Semi-dense SLAM systems have become popular in the last few years. They can produce much denser point clouds than sparse SLAM while being computationally efficient (using only CPU). In previous works, the surface of the viewed scene was reconstructed in real-time by combining sparse SLAM system and incremental surface reconstruction method. However, it is challenging to utilize the large scale point clouds of semi-dense SLAM for real-time surface reconstruction. In this thesis, in order to obtain meaningful surfaces and reduce the number of points used in surface reconstruction, we propose to simplify the point clouds generated by semi-dense SLAM using 3D line segments. Specifically, we present a novel incremental approach for real-time 3D line segments extraction. This approach reduces a 3D line segment fitting problem into two 2D line segment fitting problems, which take advantage of both image edge segments and depth maps. We first detect edge segments from keyframes. Then we search 3D line segments along the detected edge pixel chains by minimizing the fitting error on both image plane and depth plane. By incrementally clustering the detected line segments, the resulting 3D representation for the scene achieves a good balance between compactness and completeness. Our experimental results show that the 3D line segments generated by our method are highly accurate compared to other methods. With the reconstructed surfaces, we demonstrate that using the extracted 3D line segments greatly improves the quality of 3D surface compared to using the 3D points directly from SLAM systems.
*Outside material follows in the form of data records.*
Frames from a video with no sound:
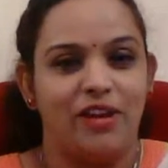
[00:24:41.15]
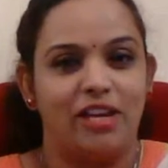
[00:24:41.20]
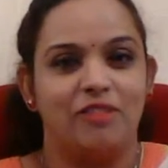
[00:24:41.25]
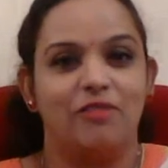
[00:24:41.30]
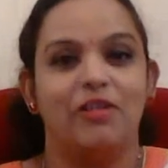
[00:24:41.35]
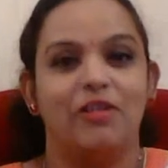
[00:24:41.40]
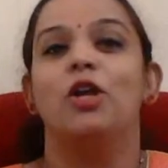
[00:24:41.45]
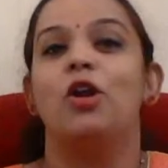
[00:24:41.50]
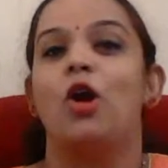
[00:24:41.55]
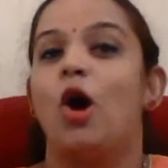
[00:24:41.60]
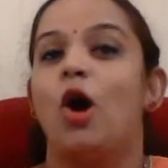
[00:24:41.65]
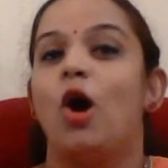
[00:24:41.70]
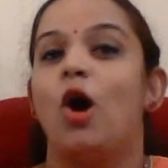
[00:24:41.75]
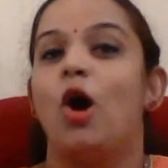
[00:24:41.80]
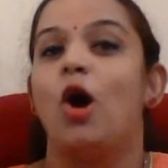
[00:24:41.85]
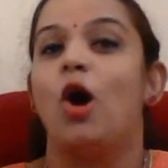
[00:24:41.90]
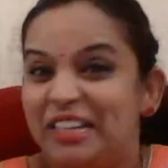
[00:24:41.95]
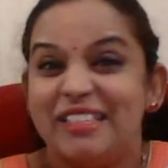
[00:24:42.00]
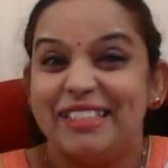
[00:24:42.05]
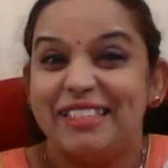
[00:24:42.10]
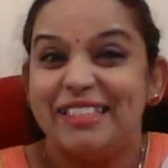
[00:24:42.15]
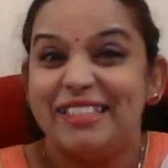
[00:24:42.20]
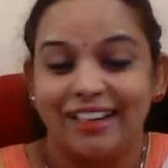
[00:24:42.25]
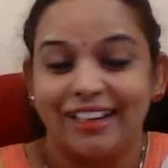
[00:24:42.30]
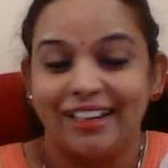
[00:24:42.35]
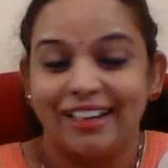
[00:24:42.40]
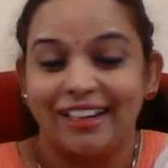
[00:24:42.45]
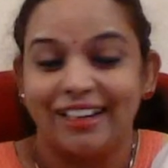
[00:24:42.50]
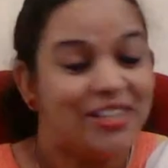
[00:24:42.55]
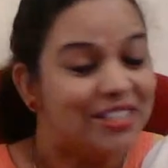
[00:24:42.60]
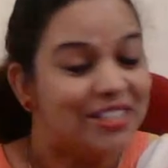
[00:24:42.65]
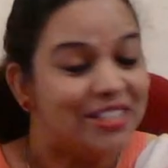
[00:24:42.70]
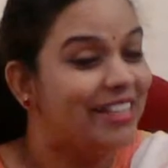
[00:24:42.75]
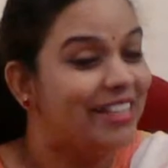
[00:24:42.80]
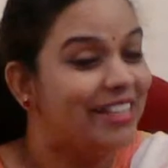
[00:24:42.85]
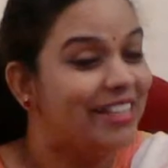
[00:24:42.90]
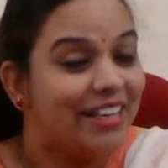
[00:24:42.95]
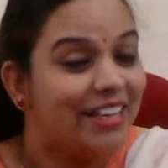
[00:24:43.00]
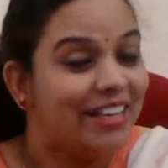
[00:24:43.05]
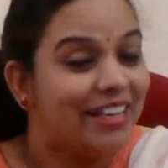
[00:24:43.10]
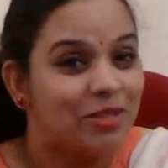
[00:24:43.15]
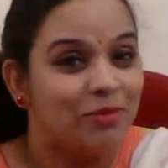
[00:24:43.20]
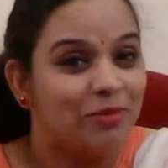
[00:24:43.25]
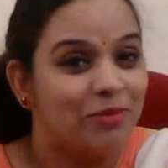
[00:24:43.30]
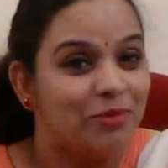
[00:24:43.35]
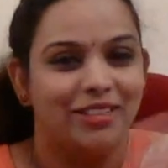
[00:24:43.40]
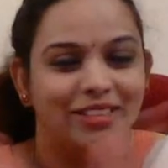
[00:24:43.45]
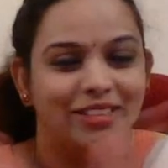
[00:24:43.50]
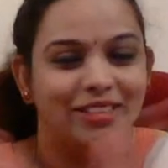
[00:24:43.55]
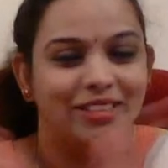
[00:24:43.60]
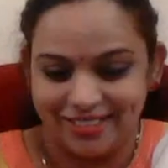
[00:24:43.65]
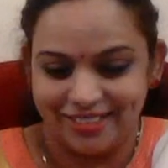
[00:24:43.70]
When your opponent is sacrificing, accept it.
Combining a sparse SLAM system (e.g. PTAM, ORB-SLAM) and an incremetal surface reconstruction method (e.g. Free-space carving), one can reconstruct a surface of the scene incrementally in real-time, as shown in Figure 1. However, the statement does not hold true for semi-dense SLAM systems. Although a semi-dense SLAM system (e.g. LSD-SLAM) can extract much more points from the scene, as shown in Figure 2, it is chanllenging to utilize all of them in the task of real-time surface reconstruction. In order to utilize the information in the semi-dense points and improve the quality of the reconstructed surface, we attempt to simplify the generated semi-dense point cloud using 3D line segments. The heuristic here is that the points which contributes the most to the surface are more likely to be found on 3D line segments. By extracting line segments, we can greatly reduce the number of elements while maintaining the major structure of the scene, which enables real-time surface reconstruction using semi-dense SLAM.
Figure 1. Surface reconstructed using PTAM and Free-space carving.
Figure 2. Sample point cloud of sparse SLAM (PTAM) and semi-dense SLAM (LSD-SLAM).
Our method operates on the result of semi-dense SLAM systems. We perform 2D edge extraction from keyframe images. Depth information of the extracted edge pixels can be obtained from the semi-dense SLAM. Then we search 3D line segments along these pixels chains by minimizing fitting error on both image plane and depth plane. In this way, the 3D line segment extraction problem is reduced into two 2D simple line segment fitting problem for each segment. We limit the error on both plane so that the extracted 3D line segments fit the point cloud accurately. Also, in order to furthur reduce the number of elements, we perform incremental clustering on the extracted 3D line segments to merge redundant line segments.
Figure 3. Sample original image from sequence Vicon Room 101 in EuRoC MAV dataset.
Figure 4. Semi-dense point cloud produced by ORB-SLAM with semi-dense module.
Figure 5. 3D line segments extracted using our method. Notice our method significantly reduces the amount of outliers on the right side of the image.
Figure 6. 3D line segments after incremental clustering, which reduces the number of elements while keeping the major structure of the scene.
Given the extracted line segments, we can reconstruct the surface of the scene. Our incremental surface reconstruction method takes the endpoints of the 3D line segments and triangulate them into tetrahedra by performing 3D Delaunay Triangulation. After dividing the tetrahedra into two categories: free space and occupied space, we can take the triangles in between the two kinds of tetrahedra as the surface. Compared with using the sparse points from sparse SLAM, using the endpoints of line segments extracted by our method can produce surfaces with much higher quality.
Figure 7. Sample original image and the surface reconstructed using sparse map points of ORB-SLAM.
Figure 8. Sample original image and the surface reconstructed using endpoints of the line segments extracted by our method.